> _What is expected_:
After locating the line with "[00:11:57.92 to 00:11:58.92]" in the entries below, output it and each following line up to and including the line with "Verbatim transcript: tức", exactly and without pictures.

[Stored data]
-------------------------

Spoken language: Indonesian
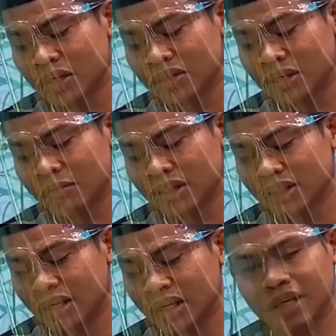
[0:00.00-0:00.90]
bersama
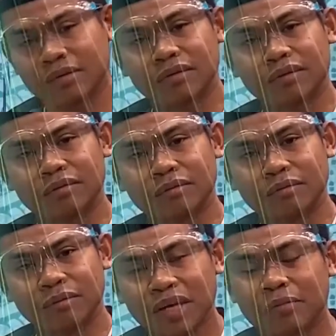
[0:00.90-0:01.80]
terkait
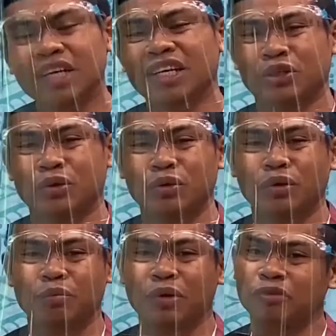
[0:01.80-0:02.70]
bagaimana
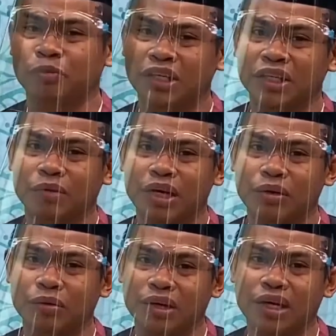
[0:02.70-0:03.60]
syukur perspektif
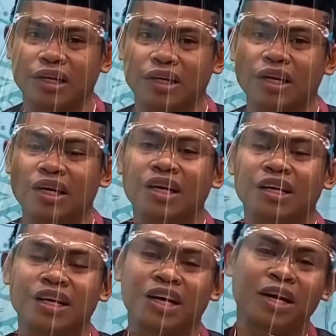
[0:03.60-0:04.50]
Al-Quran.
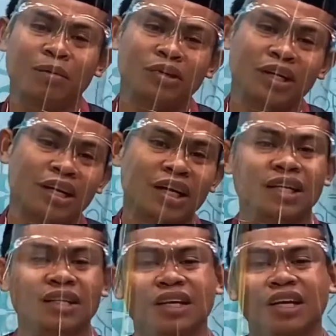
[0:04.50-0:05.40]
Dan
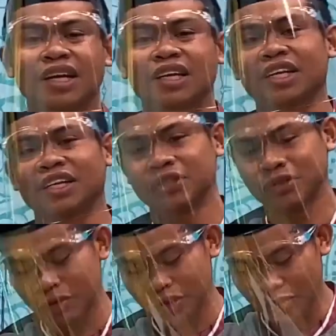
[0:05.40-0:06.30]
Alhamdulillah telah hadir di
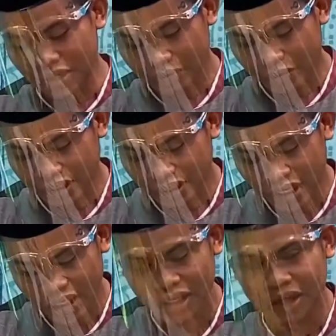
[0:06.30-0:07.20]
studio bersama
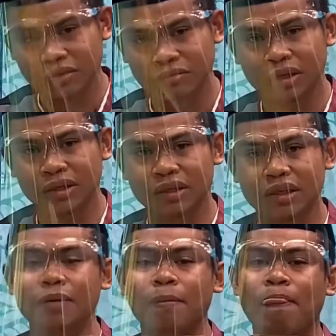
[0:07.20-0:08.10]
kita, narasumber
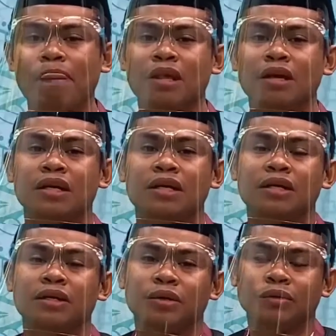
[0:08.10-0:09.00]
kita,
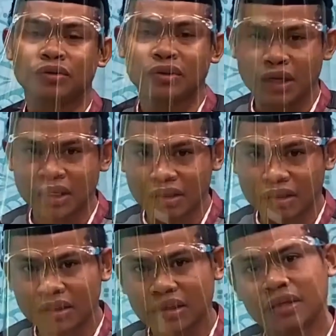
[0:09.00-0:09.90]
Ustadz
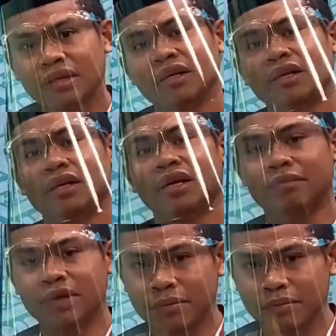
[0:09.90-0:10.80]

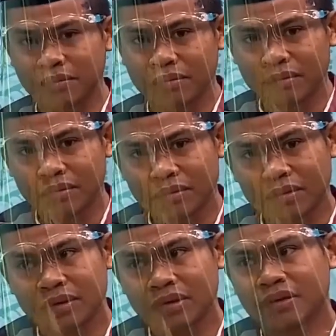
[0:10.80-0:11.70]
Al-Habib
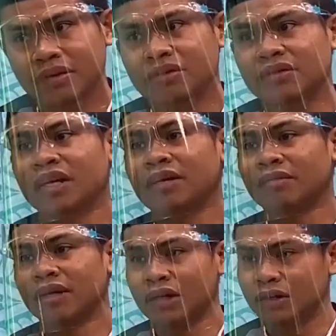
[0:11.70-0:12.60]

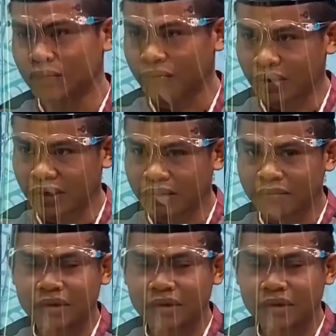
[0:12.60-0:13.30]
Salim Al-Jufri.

-------------------------

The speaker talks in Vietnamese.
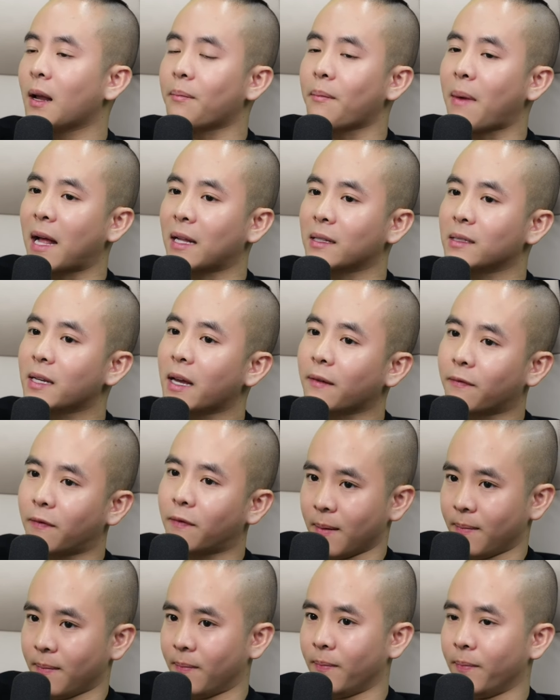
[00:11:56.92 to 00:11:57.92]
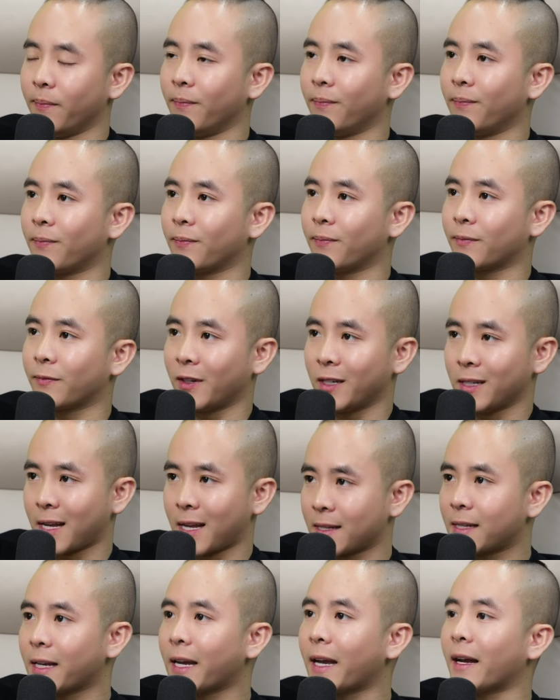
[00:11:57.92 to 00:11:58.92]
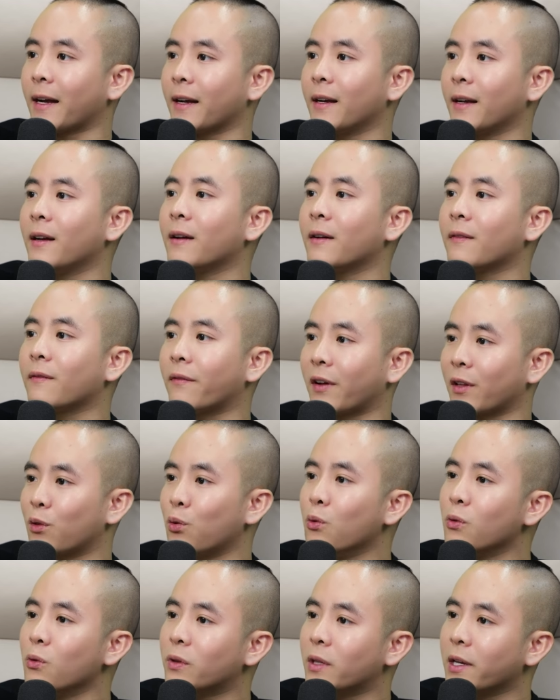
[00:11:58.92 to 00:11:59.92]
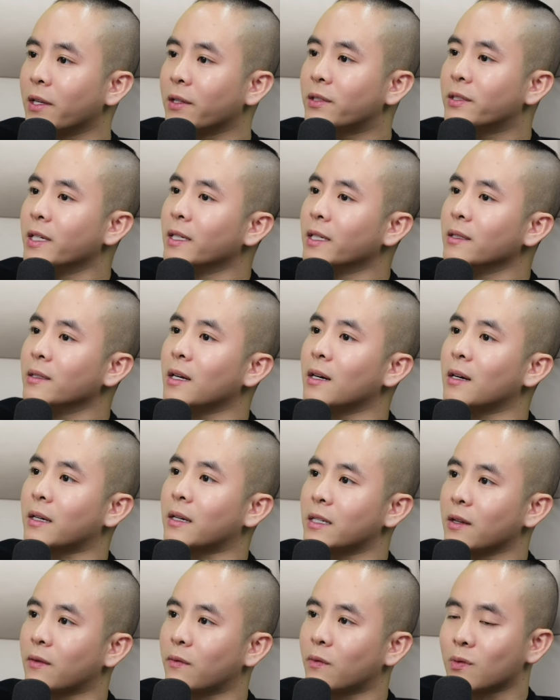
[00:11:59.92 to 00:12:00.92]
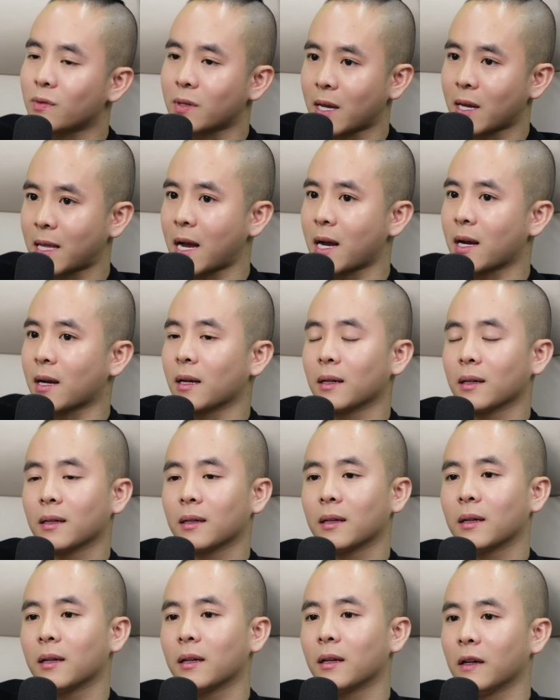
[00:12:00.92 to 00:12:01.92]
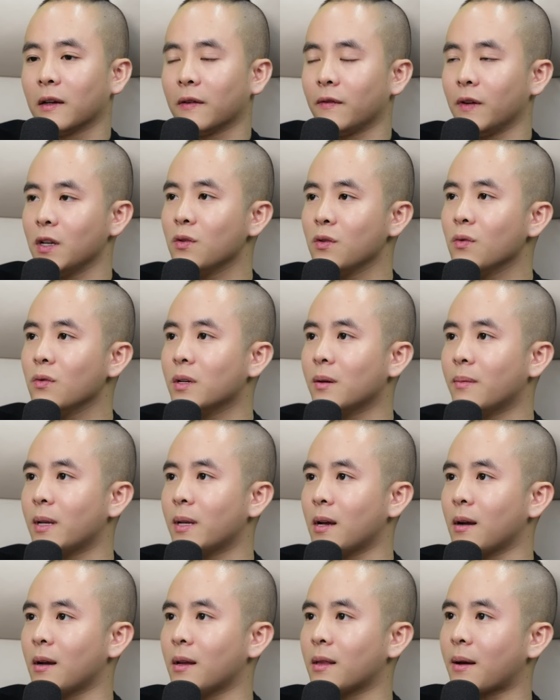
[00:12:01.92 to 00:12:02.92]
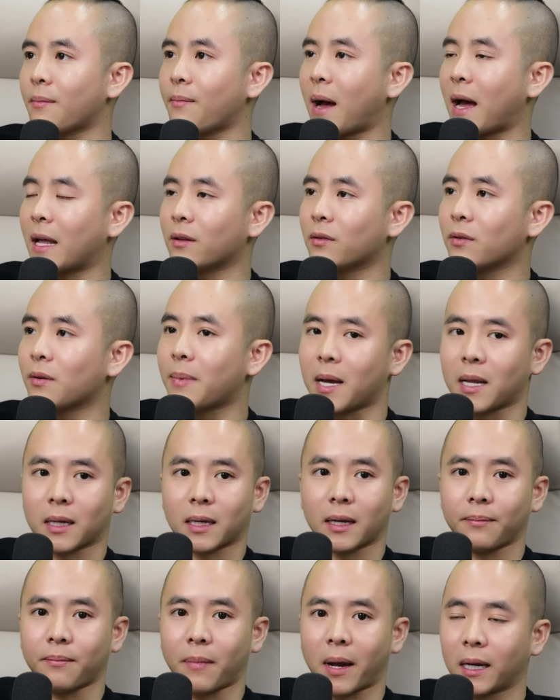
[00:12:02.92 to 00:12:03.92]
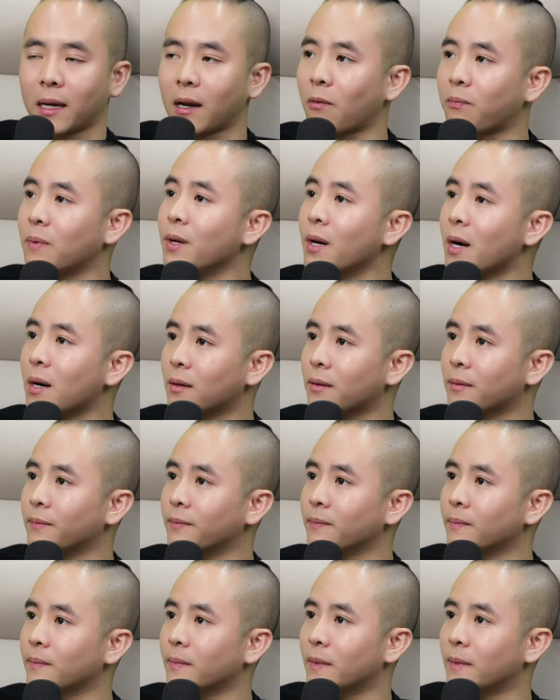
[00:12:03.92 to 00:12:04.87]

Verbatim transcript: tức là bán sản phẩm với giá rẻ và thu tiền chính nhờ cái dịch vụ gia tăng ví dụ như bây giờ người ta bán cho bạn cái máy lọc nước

-------------------------

> _Your solution_:
[00:11:57.92 to 00:11:58.92]
[00:11:58.92 to 00:11:59.92]
[00:11:59.92 to 00:12:00.92]
[00:12:00.92 to 00:12:01.92]
[00:12:01.92 to 00:12:02.92]
[00:12:02.92 to 00:12:03.92]
[00:12:03.92 to 00:12:04.87]

Verbatim transcript: tức là bán sản phẩm với giá rẻ và thu tiền chính nhờ cái dịch vụ gia tăng ví dụ như bây giờ người ta bán cho bạn cái máy lọc nước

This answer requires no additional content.